Collected data:
++++++++++++++++++++

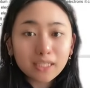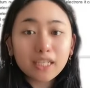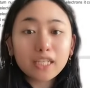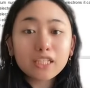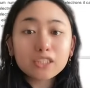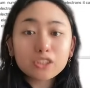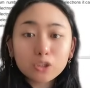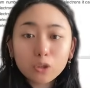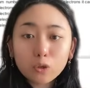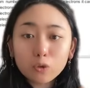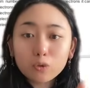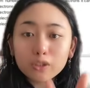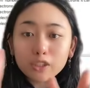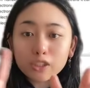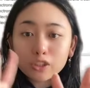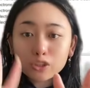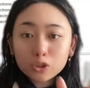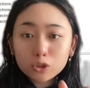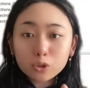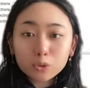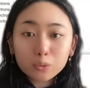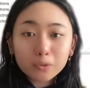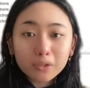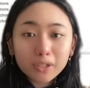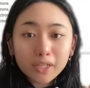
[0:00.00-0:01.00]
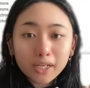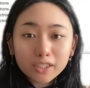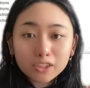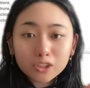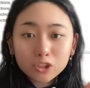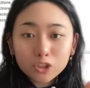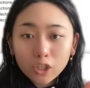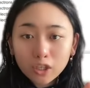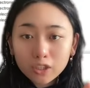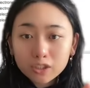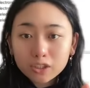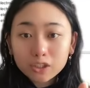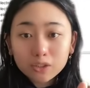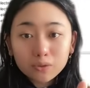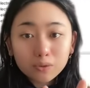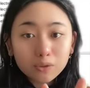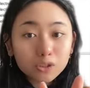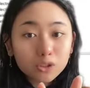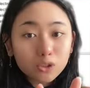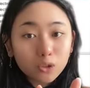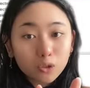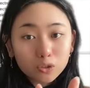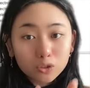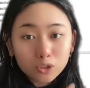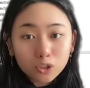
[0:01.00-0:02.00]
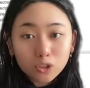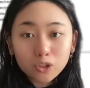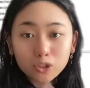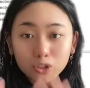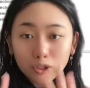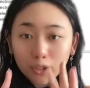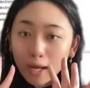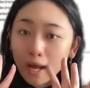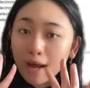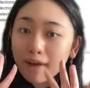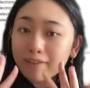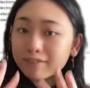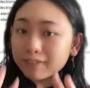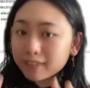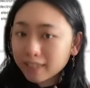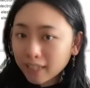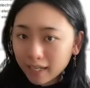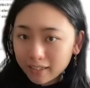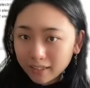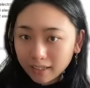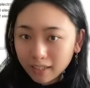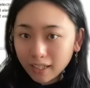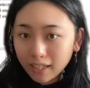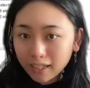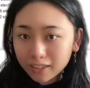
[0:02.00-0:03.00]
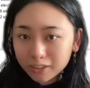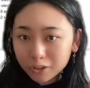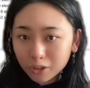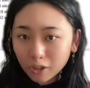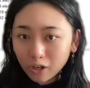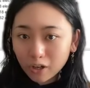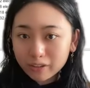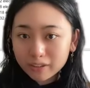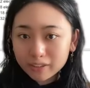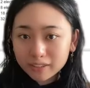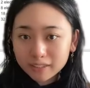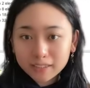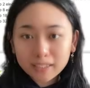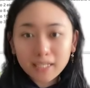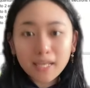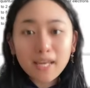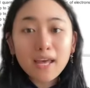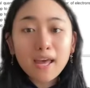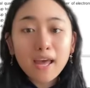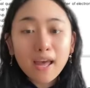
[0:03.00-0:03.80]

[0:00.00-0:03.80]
each holding 2 electrons, so in total you have 10 electrons.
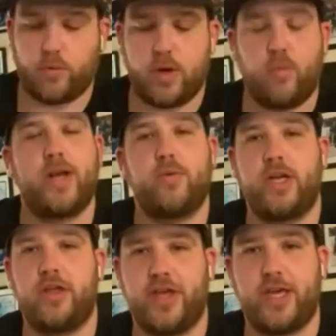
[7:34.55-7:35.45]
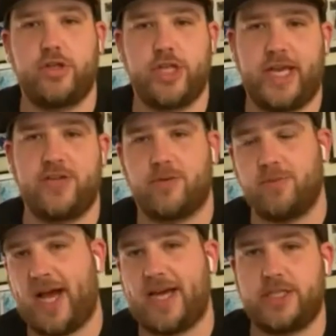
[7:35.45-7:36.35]
what, what what do you think you changed
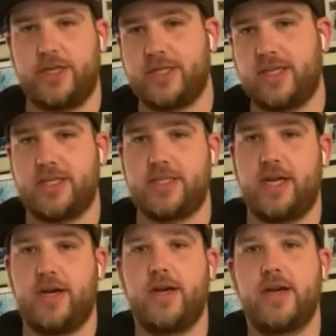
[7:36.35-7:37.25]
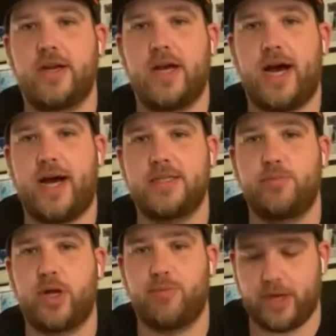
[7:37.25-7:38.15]
from last year to this year uh, just, to
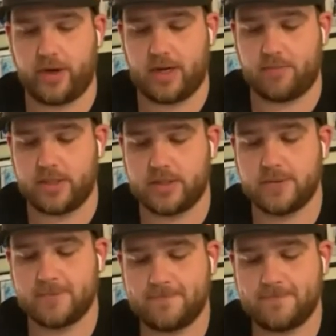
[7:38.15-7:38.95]
put up bigger numbers?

++++++++++++++++++++

Activity
Line for line, restate the data above and omit every picture.

Exercise answer
[0:00.00-0:01.00]
[0:01.00-0:02.00]
[0:02.00-0:03.00]
[0:03.00-0:03.80]

[0:00.00-0:03.80]
each holding 2 electrons, so in total you have 10 electrons.
[7:34.55-7:35.45]
[7:35.45-7:36.35]
what, what what do you think you changed
[7:36.35-7:37.25]
[7:37.25-7:38.15]
from last year to this year uh, just, to
[7:38.15-7:38.95]
put up bigger numbers?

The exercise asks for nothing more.